Необитаемый остров лежал вдали от судоходных трасс, и Шеклтон понимал, что на экспедицию вряд ли кто-нибудь наткнется. Да, здесь было вдоволь пресной воды, а пингвины и тюлени могли обеспечить пищу и топливо. Однако физическое и психическое состояние людей ухудшалось, и руководитель экспедиции принял решение: несколько человек должны отправиться на шлюпке за помощью за 1500 километров.
Взяв припасов на несколько недель, Шеклтон с еще пятью участниками экспедиции вышли на шестиметровой лодке в открытый океан, сражаясь с ураганными ветрами и льдами. Подумайте о его организме, противостоявшем стихии, о голоде, грызущем кости, о боли в мышцах. В мае 1916 года полярники высадились на острове Южная Георгия, наконец-то оказавшись в относительной безопасности[94].
Однако Шеклтон понимал, что выполнил свою миссию лишь наполовину. У оставшихся на Элефанте было в запасе очень мало времени, и Шеклтон стал срочно организовывать спасательную экспедицию. Спустя четыре месяца очередная отчаянная попытка пробиться к Элефанту удалась. Все участники экспедиции вернулись домой[95].
Как Шеклтон это сделал? Как не только выжил сам, но и вышел из испытаний несломленным и неустрашенным? Ответ — в его семейном девизе: Fortitudine vincimus. Стойкостью побеждаем. Подобающим образом назывался и его корабль — «Эндьюранс»[96].
Но вы представьте те долгие зимние месяцы. И те дни в океане. Он выдержал все это. Не сдался. Он никогда не позволял своему организму сдаваться. Бежал марафон за марафоном, марафон за марафоном. Он не только знал, в чем заключаются его обязанности руководителя, но и был достаточно силен физически и достаточно решителен, чтобы выполнять их, несмотря на все препятствия, какие только можно вообразить.
Тем временем мы устаем, потому что пересидели в офисе. Мы возмущаемся, когда тренер заставляет выполнить еще один цикл упражнений. Не надо желать, чтобы все было легко: вы должны быть готовы к трудностям.
Потому что так и будет!
Есть старое немецкое слово sitzfleisch — усидчивость. Оно означает, что человек не прерывается, пока его задача не будет выполнена. Даже если организм немеет, даже когда люди вокруг один за другим заканчивают работу и уходят. Действуйте — день за днем, пока не заболит спина, пока не заслезятся глаза, а мышцы не превратятся в кашу.
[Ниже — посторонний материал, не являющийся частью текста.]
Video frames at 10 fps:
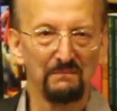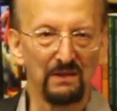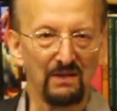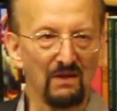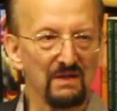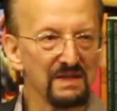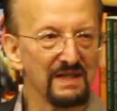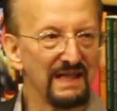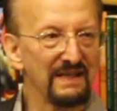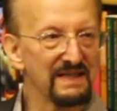
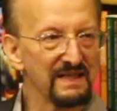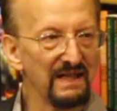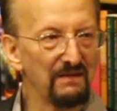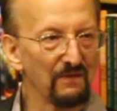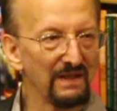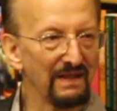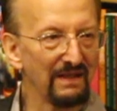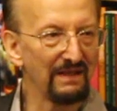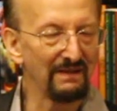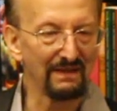Because he'd seen when
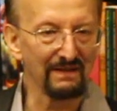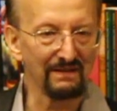he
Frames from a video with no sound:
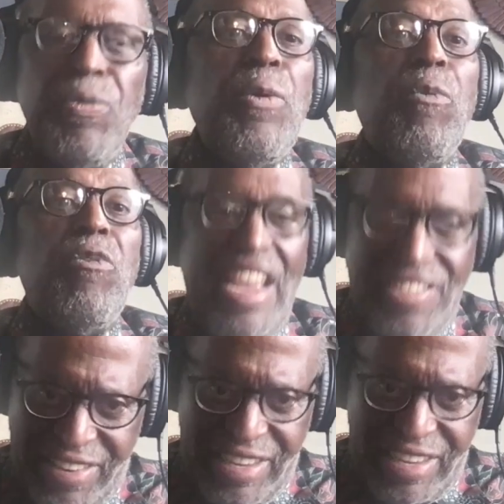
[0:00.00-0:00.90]
We were
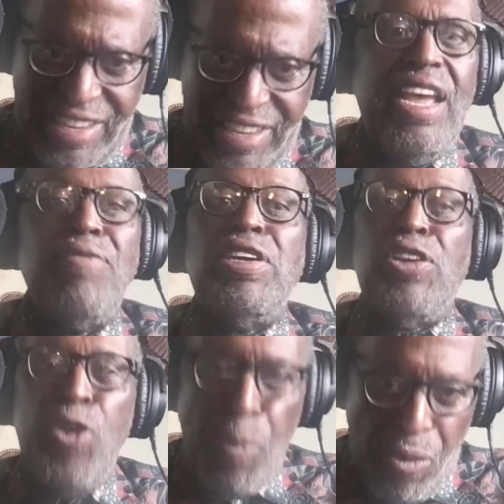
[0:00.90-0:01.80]
resting and
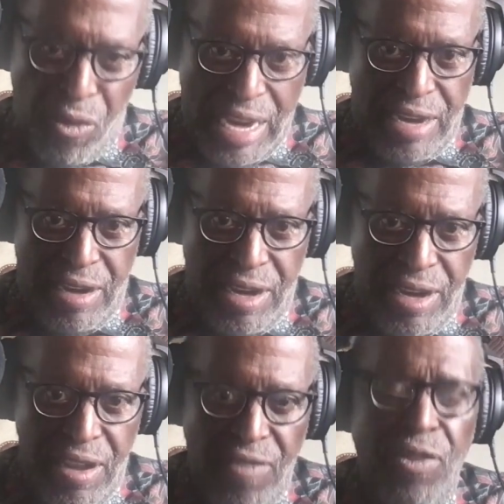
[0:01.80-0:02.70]
recuperating
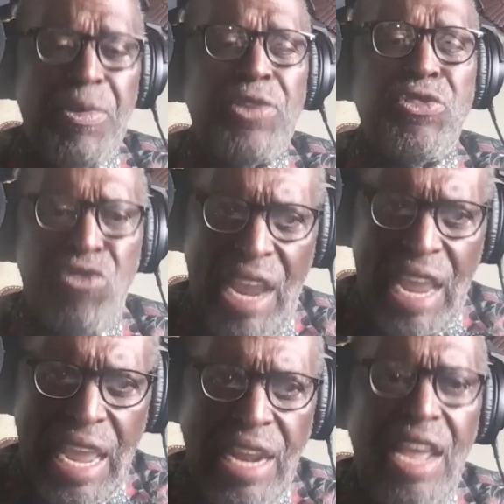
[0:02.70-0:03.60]
from the
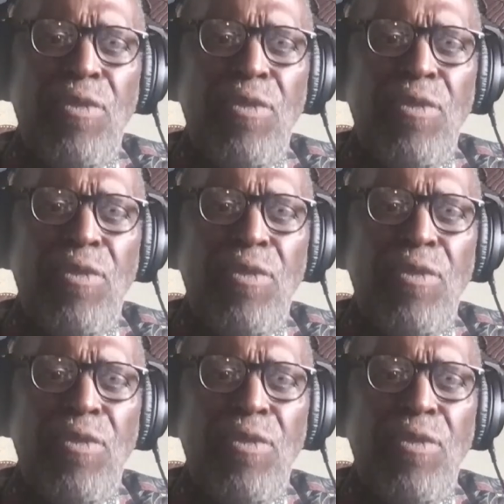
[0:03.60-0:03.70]
strain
Во времена верховой езды многих великих завоевателей за умение держаться в седле называли «старая железная задница».
Этой черты не хватает очень многим из нас. Мы думаем, что можем компенсировать ее блеском или креативностью, хотя на самом деле нам нужно прилежание и старание. Нам нужна готовность отдать тело проблеме, полностью посвятить себя ее решению, показывая, что мы не отступим, что нас не остановить.
Почти все великие лидеры, великие спортсмены, великие философы были стойкими людьми. Они умели терпеть. Для этого нужно приносить жертвы, преодолевать разочарования. Переживать критику и одиночество. Преодолевать боль.
Эдисон испытал в своей лаборатории шесть тысяч нитей накаливания, одну за другой, прежде чем нашел ту, которая дала нам свет. Тони Моррисон вставала рано и сидела по утрам в кресле, наблюдая, как восходит солнце. Шеклтон не остановился, пока не вернул домой своих людей.
Франклину Делано Рузвельту[97] потребовалось семь лет мучительной физиотерапии и упражнений, чтобы уменьшить последствия полиомиелита. Каждый его последующий день — даже шаги по коридору или выход на трибуну — был подвигом. Помните о нем, в расцвете лет пораженном вирусом и парализованном ниже пояса. Черчилль, писавший о Рузвельте перед началом Второй мировой войны, подробно описывал, какого невероятного упорства потребовало его семилетнее выздоровление.
Его нижние конечности отказывались двигаться. Для малейшего передвижения с места на место требовались костыли или посторонняя помощь. Для девяноста девяти из ста людей такой недуг означал бы прекращение всех видов государственной службы за исключением умственной. Он отказался принять этот приговор.
Рузвельт отказал своему телу в праве решать, кто тут главный.
Черчилля не удивила стойкость, с которой Рузвельт справлялся с Великой депрессией или с «сумятицей американской политики в то десятилетие, когда она была весьма омрачена всеми отвратительными преступлениями и коррупцией гангстерского мира, последовавшего за сухим законом». В этом же истоки его энергии и энтузиазма во время Второй мировой войны.